■ **What to do**
Every record below should be repeated exactly, with the pictures left out.

------------------------------------------------

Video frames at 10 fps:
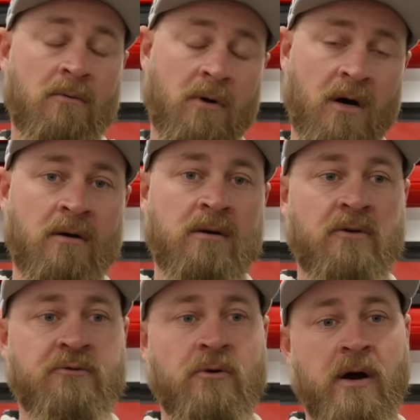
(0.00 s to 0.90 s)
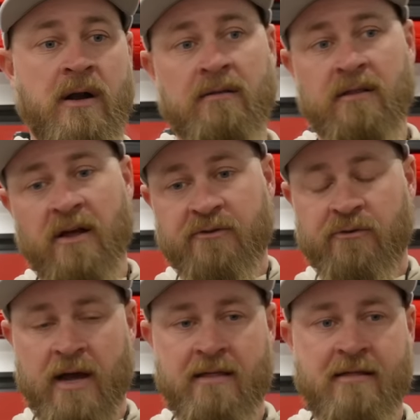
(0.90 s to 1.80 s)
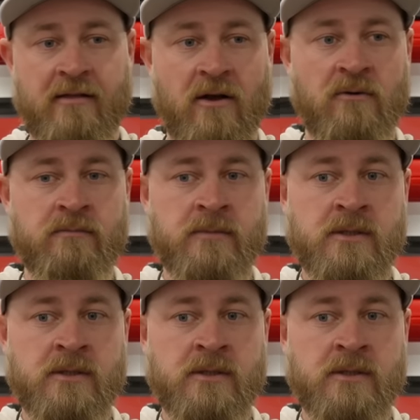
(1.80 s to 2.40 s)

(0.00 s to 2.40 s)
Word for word: Well, if we're on a left to right slope.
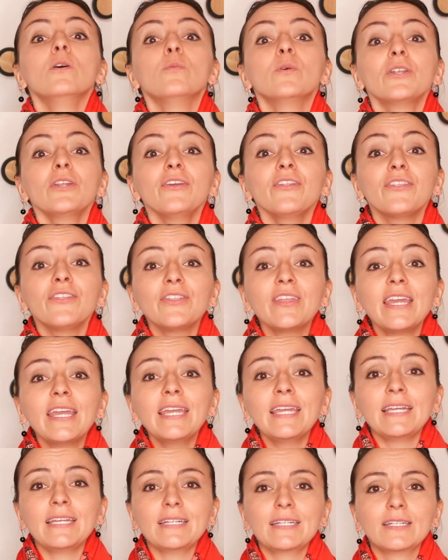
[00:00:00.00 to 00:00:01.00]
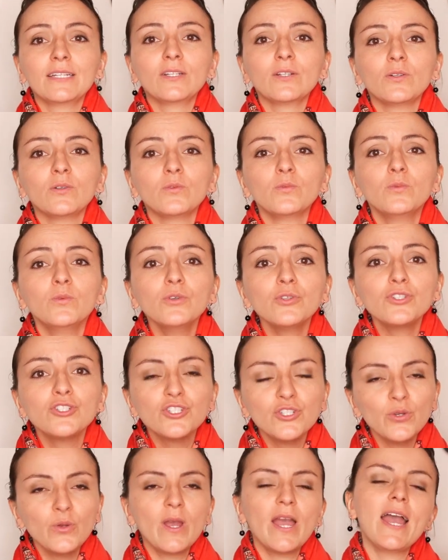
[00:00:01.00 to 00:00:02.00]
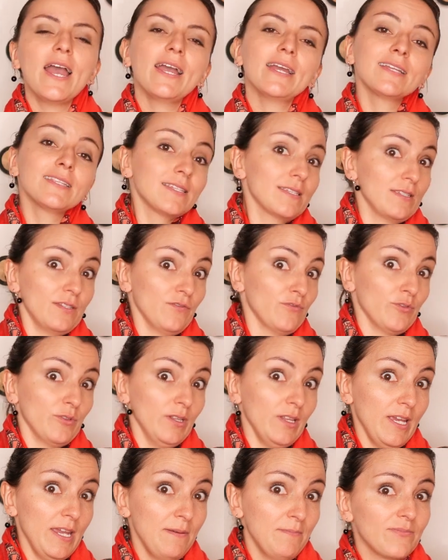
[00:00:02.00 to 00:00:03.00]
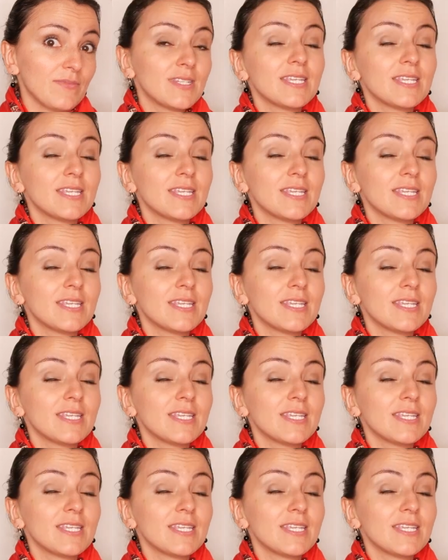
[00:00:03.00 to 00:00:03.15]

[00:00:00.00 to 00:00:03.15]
What do you think? Would you act differently?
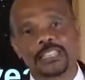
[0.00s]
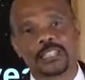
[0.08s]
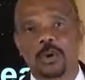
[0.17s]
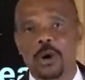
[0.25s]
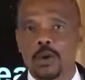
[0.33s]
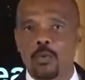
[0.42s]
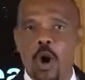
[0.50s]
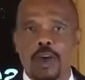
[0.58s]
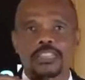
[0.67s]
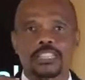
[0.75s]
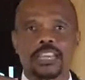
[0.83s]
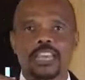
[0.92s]
So I want
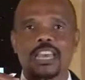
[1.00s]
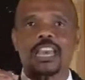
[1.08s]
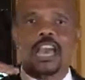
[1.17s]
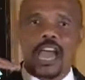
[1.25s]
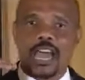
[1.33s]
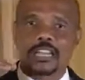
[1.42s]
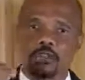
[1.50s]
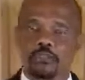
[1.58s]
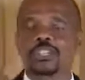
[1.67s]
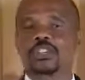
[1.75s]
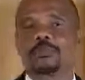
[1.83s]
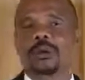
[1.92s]
to say and
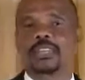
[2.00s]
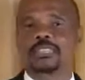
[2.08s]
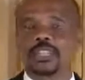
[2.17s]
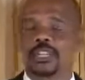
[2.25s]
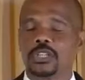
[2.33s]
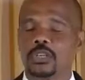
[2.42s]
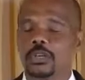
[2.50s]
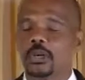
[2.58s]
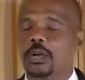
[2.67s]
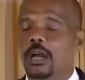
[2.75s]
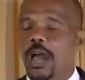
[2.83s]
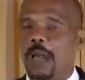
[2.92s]
greet you by telling you
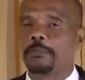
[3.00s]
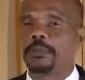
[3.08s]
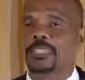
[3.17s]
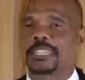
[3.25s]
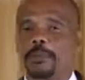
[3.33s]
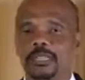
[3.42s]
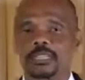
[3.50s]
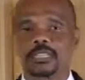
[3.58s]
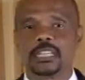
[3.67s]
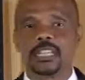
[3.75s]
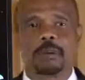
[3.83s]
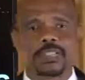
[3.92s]
happy Sabbath
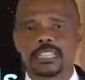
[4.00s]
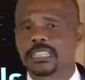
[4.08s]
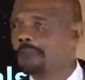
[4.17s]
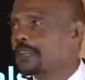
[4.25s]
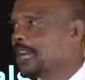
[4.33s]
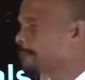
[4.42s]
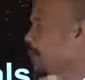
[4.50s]
indeed. But this evening,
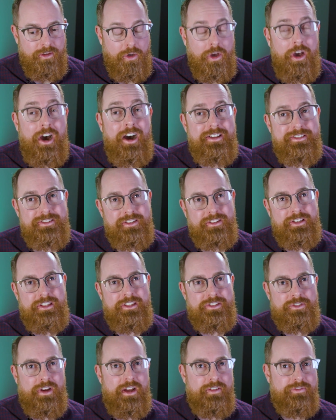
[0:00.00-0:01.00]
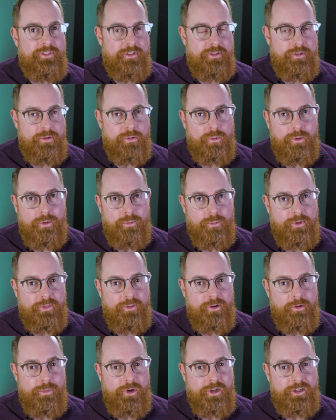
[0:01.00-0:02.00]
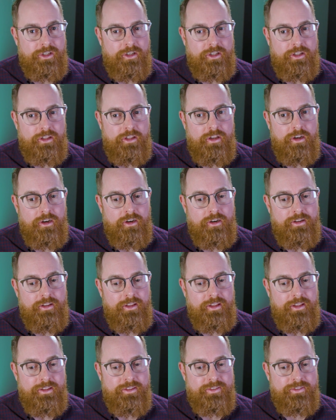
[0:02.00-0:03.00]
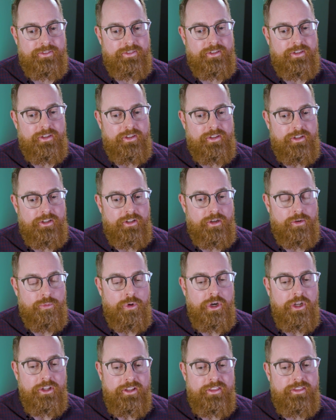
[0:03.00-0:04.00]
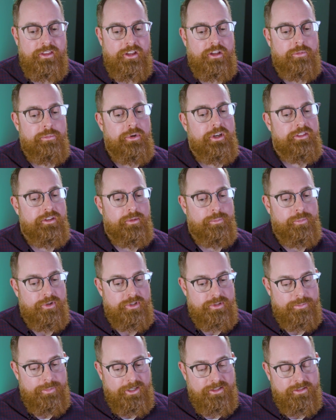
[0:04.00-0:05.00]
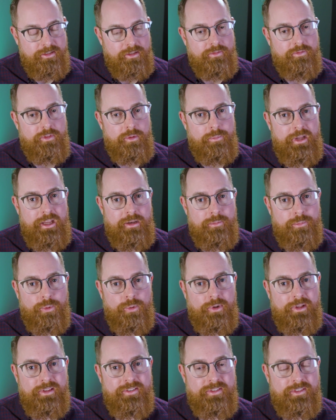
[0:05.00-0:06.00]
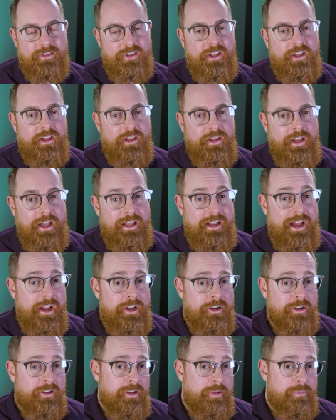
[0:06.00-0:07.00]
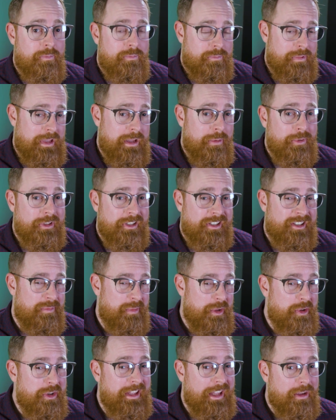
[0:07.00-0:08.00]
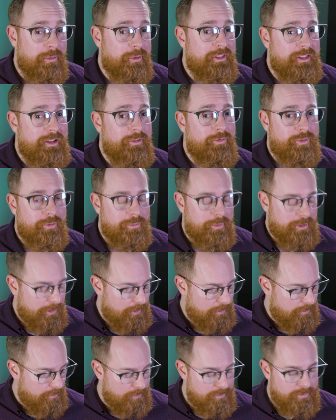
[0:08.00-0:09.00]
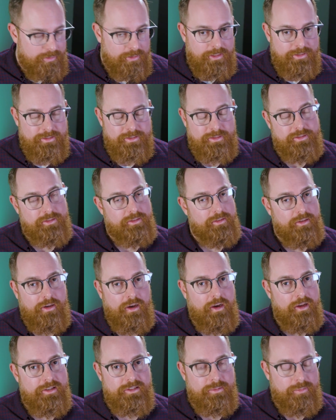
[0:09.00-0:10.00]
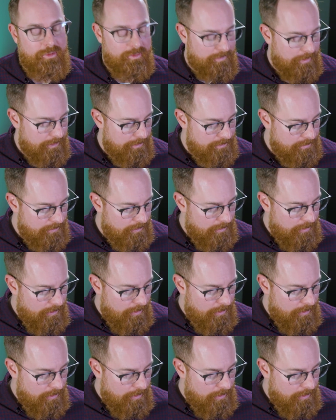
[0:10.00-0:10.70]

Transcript: constantly strive to do with our marketing here is, really think about their perspective, the pain points, and how you're going to be able to communicate with them from the get-go. So that's awesome advice.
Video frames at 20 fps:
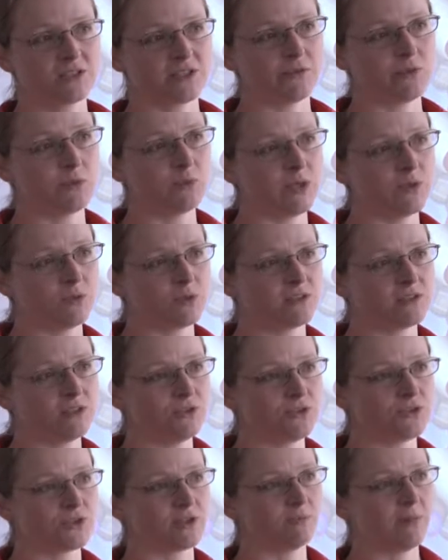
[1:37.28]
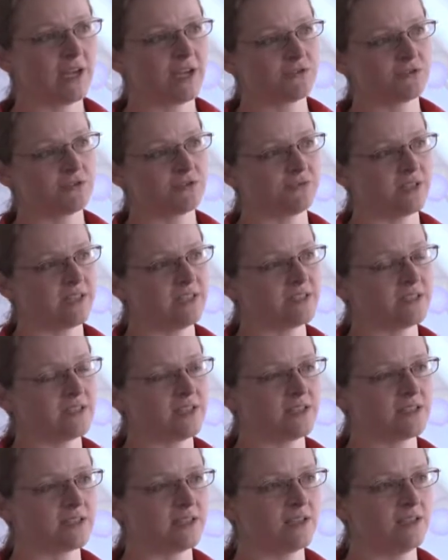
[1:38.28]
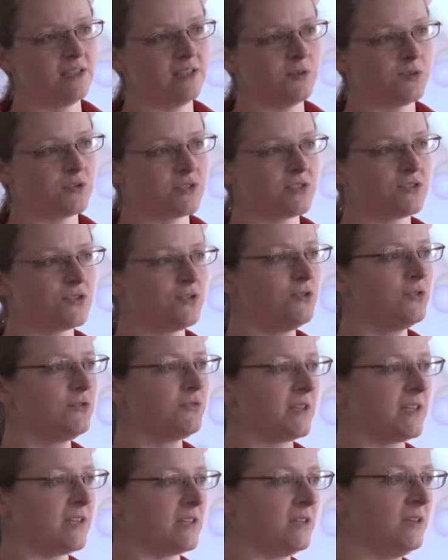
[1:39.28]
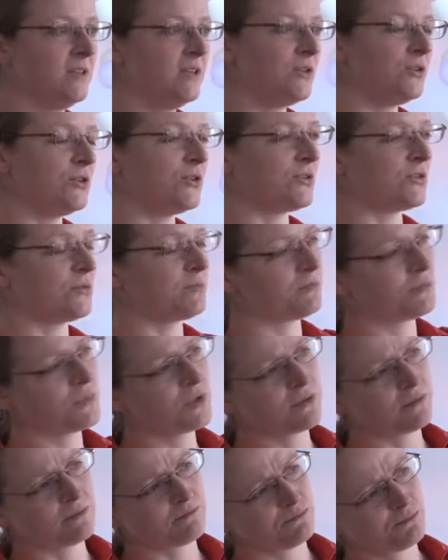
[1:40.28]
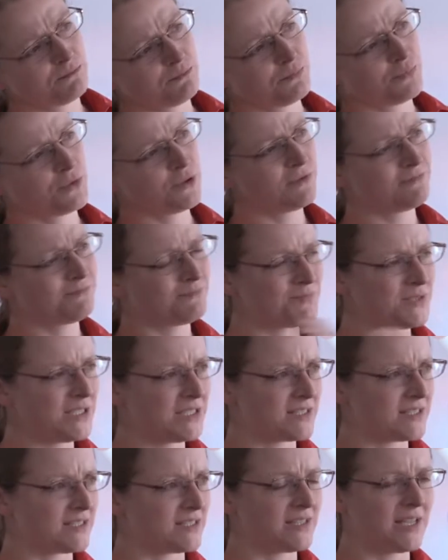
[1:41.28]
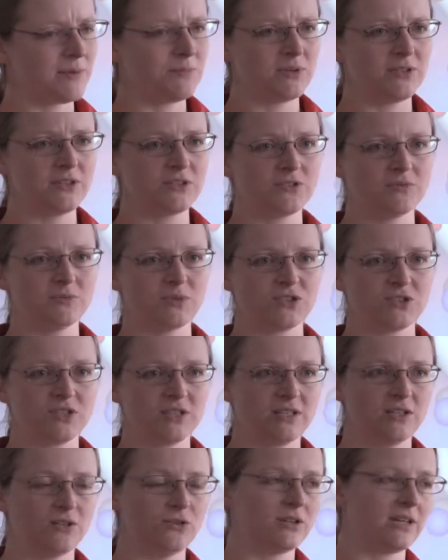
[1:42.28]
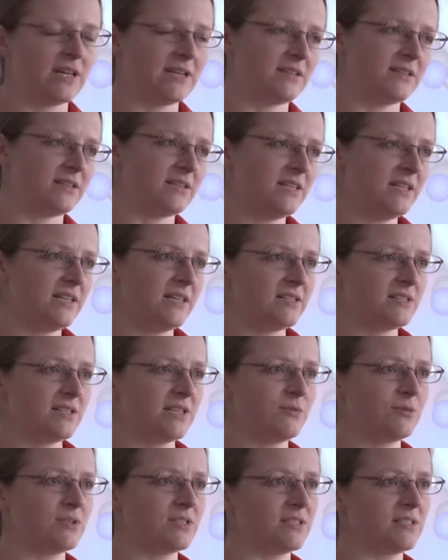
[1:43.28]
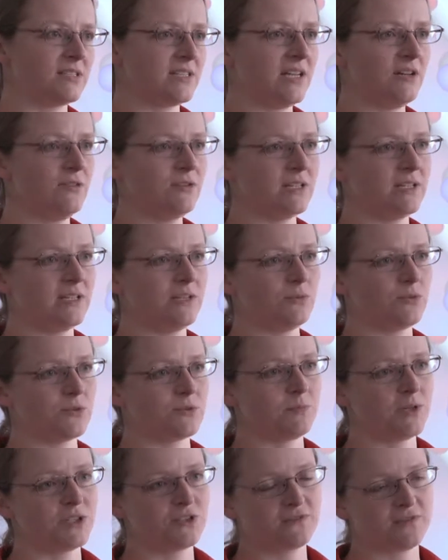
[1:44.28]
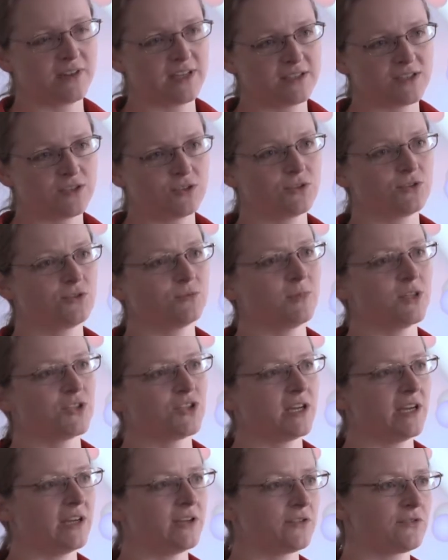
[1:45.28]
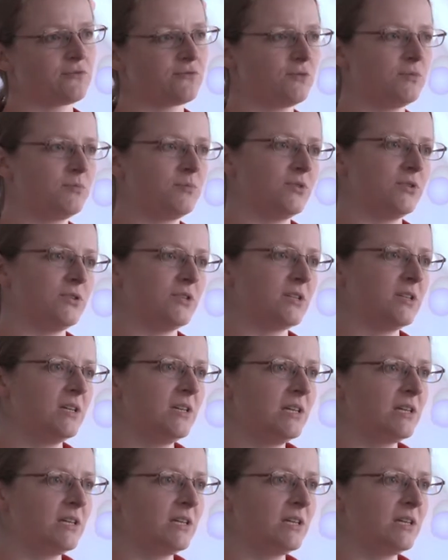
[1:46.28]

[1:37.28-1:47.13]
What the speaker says: So everybody was still using microarrays, and then suddenly there was this new thing. You could put just a sample into the machine, and you get the DNA sequences out, and it was much faster. You could do much higher throughput.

------------------------------------------------

■ **Written solution**
Video frames at 10 fps:
(0.00 s to 0.90 s)
(0.90 s to 1.80 s)
(1.80 s to 2.40 s)

(0.00 s to 2.40 s)
Word for word: Well, if we're on a left to right slope.
[00:00:00.00 to 00:00:01.00]
[00:00:01.00 to 00:00:02.00]
[00:00:02.00 to 00:00:03.00]
[00:00:03.00 to 00:00:03.15]

[00:00:00.00 to 00:00:03.15]
What do you think? Would you act differently?
[0.00s]
[0.08s]
[0.17s]
[0.25s]
[0.33s]
[0.42s]
[0.50s]
[0.58s]
[0.67s]
[0.75s]
[0.83s]
[0.92s]
So I want
[1.00s]
[1.08s]
[1.17s]
[1.25s]
[1.33s]
[1.42s]
[1.50s]
[1.58s]
[1.67s]
[1.75s]
[1.83s]
[1.92s]
to say and
[2.00s]
[2.08s]
[2.17s]
[2.25s]
[2.33s]
[2.42s]
[2.50s]
[2.58s]
[2.67s]
[2.75s]
[2.83s]
[2.92s]
greet you by telling you
[3.00s]
[3.08s]
[3.17s]
[3.25s]
[3.33s]
[3.42s]
[3.50s]
[3.58s]
[3.67s]
[3.75s]
[3.83s]
[3.92s]
happy Sabbath
[4.00s]
[4.08s]
[4.17s]
[4.25s]
[4.33s]
[4.42s]
[4.50s]
indeed. But this evening,
[0:00.00-0:01.00]
[0:01.00-0:02.00]
[0:02.00-0:03.00]
[0:03.00-0:04.00]
[0:04.00-0:05.00]
[0:05.00-0:06.00]
[0:06.00-0:07.00]
[0:07.00-0:08.00]
[0:08.00-0:09.00]
[0:09.00-0:10.00]
[0:10.00-0:10.70]

Transcript: constantly strive to do with our marketing here is, really think about their perspective, the pain points, and how you're going to be able to communicate with them from the get-go. So that's awesome advice.
Video frames at 20 fps:
[1:37.28]
[1:38.28]
[1:39.28]
[1:40.28]
[1:41.28]
[1:42.28]
[1:43.28]
[1:44.28]
[1:45.28]
[1:46.28]

[1:37.28-1:47.13]
What the speaker says: So everybody was still using microarrays, and then suddenly there was this new thing. You could put just a sample into the machine, and you get the DNA sequences out, and it was much faster. You could do much higher throughput.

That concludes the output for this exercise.